• WORK INSTRUCTION:
A verbatim transcript of the data below is required, images omitted.

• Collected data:
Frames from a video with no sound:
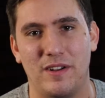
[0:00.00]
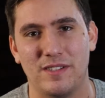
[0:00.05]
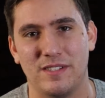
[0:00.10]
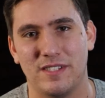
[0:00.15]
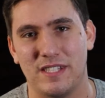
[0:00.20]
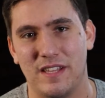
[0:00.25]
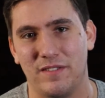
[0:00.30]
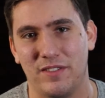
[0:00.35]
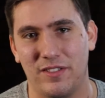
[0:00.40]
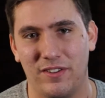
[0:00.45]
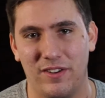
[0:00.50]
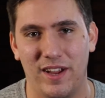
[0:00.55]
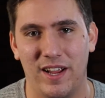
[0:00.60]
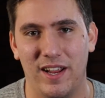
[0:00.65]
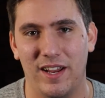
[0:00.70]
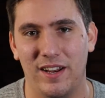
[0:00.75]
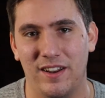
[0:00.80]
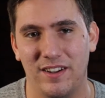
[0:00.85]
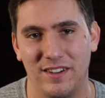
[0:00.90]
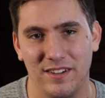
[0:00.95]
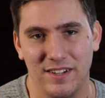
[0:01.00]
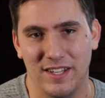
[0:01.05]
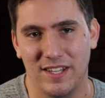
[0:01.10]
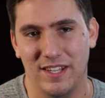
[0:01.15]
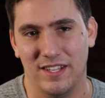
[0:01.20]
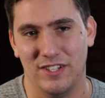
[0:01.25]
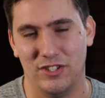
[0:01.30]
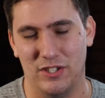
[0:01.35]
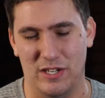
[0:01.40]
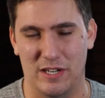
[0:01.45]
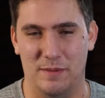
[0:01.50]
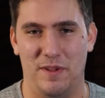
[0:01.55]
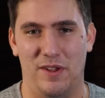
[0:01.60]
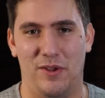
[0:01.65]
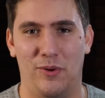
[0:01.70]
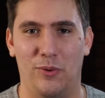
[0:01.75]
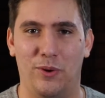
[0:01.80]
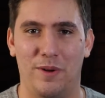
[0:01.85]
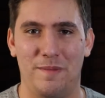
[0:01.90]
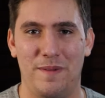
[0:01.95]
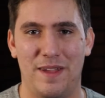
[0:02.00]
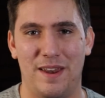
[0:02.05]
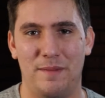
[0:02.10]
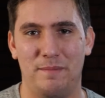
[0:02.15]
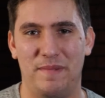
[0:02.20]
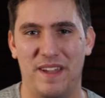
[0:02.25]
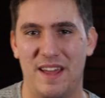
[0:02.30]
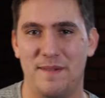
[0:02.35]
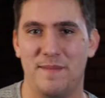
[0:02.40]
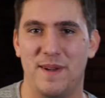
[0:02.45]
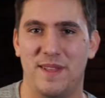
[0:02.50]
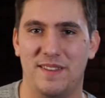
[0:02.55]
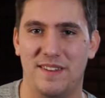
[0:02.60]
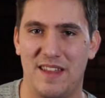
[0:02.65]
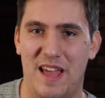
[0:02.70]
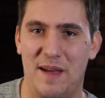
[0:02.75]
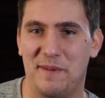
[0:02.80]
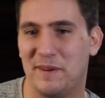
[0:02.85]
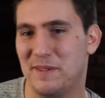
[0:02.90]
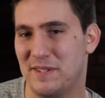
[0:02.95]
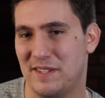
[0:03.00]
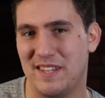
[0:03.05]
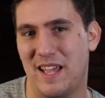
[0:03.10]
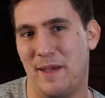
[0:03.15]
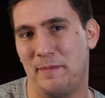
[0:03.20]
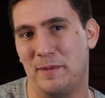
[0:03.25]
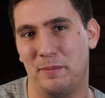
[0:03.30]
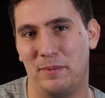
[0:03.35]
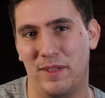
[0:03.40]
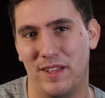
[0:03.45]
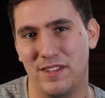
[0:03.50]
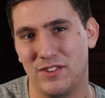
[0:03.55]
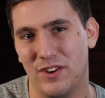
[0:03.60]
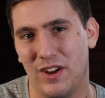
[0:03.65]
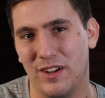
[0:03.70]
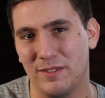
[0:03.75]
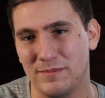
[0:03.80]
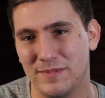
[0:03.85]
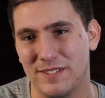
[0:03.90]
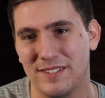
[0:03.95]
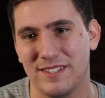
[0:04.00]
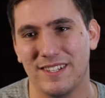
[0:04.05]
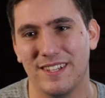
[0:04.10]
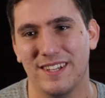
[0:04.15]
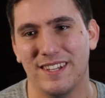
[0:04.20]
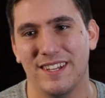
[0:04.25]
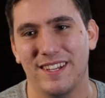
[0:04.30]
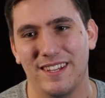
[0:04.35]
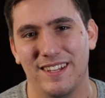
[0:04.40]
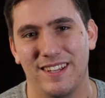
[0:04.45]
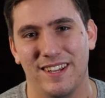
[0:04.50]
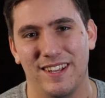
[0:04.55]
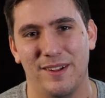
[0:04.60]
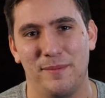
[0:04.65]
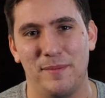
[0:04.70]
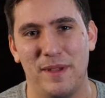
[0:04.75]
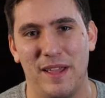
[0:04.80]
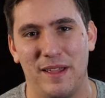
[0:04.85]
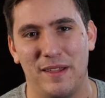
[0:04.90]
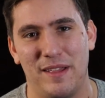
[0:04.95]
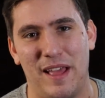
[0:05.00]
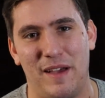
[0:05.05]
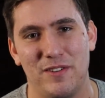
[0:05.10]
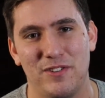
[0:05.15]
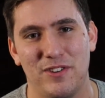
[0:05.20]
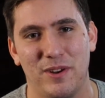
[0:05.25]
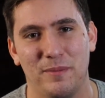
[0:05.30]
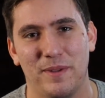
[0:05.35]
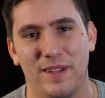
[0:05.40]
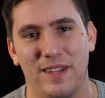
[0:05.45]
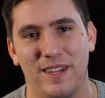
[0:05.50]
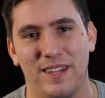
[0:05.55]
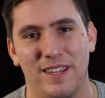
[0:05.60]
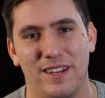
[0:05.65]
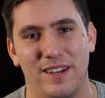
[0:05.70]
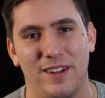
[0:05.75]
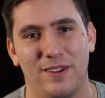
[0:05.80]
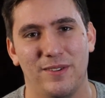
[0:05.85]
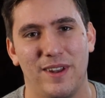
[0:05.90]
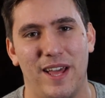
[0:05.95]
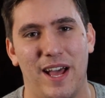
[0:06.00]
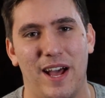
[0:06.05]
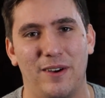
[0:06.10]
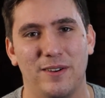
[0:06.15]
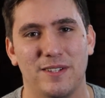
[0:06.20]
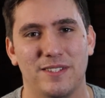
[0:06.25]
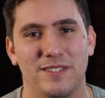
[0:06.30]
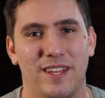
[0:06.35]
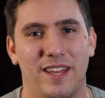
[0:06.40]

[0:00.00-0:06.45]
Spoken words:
was in 7th grade, sure, it'd be cool to be in a band, but at the time I was just happy to play drums, have a drum kit. Now it's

• SOLVED PROBLEM:
Frames from a video with no sound:
[0:00.00]
[0:00.05]
[0:00.10]
[0:00.15]
[0:00.20]
[0:00.25]
[0:00.30]
[0:00.35]
[0:00.40]
[0:00.45]
[0:00.50]
[0:00.55]
[0:00.60]
[0:00.65]
[0:00.70]
[0:00.75]
[0:00.80]
[0:00.85]
[0:00.90]
[0:00.95]
[0:01.00]
[0:01.05]
[0:01.10]
[0:01.15]
[0:01.20]
[0:01.25]
[0:01.30]
[0:01.35]
[0:01.40]
[0:01.45]
[0:01.50]
[0:01.55]
[0:01.60]
[0:01.65]
[0:01.70]
[0:01.75]
[0:01.80]
[0:01.85]
[0:01.90]
[0:01.95]
[0:02.00]
[0:02.05]
[0:02.10]
[0:02.15]
[0:02.20]
[0:02.25]
[0:02.30]
[0:02.35]
[0:02.40]
[0:02.45]
[0:02.50]
[0:02.55]
[0:02.60]
[0:02.65]
[0:02.70]
[0:02.75]
[0:02.80]
[0:02.85]
[0:02.90]
[0:02.95]
[0:03.00]
[0:03.05]
[0:03.10]
[0:03.15]
[0:03.20]
[0:03.25]
[0:03.30]
[0:03.35]
[0:03.40]
[0:03.45]
[0:03.50]
[0:03.55]
[0:03.60]
[0:03.65]
[0:03.70]
[0:03.75]
[0:03.80]
[0:03.85]
[0:03.90]
[0:03.95]
[0:04.00]
[0:04.05]
[0:04.10]
[0:04.15]
[0:04.20]
[0:04.25]
[0:04.30]
[0:04.35]
[0:04.40]
[0:04.45]
[0:04.50]
[0:04.55]
[0:04.60]
[0:04.65]
[0:04.70]
[0:04.75]
[0:04.80]
[0:04.85]
[0:04.90]
[0:04.95]
[0:05.00]
[0:05.05]
[0:05.10]
[0:05.15]
[0:05.20]
[0:05.25]
[0:05.30]
[0:05.35]
[0:05.40]
[0:05.45]
[0:05.50]
[0:05.55]
[0:05.60]
[0:05.65]
[0:05.70]
[0:05.75]
[0:05.80]
[0:05.85]
[0:05.90]
[0:05.95]
[0:06.00]
[0:06.05]
[0:06.10]
[0:06.15]
[0:06.20]
[0:06.25]
[0:06.30]
[0:06.35]
[0:06.40]

[0:00.00-0:06.45]
Spoken words:
was in 7th grade, sure, it'd be cool to be in a band, but at the time I was just happy to play drums, have a drum kit. Now it's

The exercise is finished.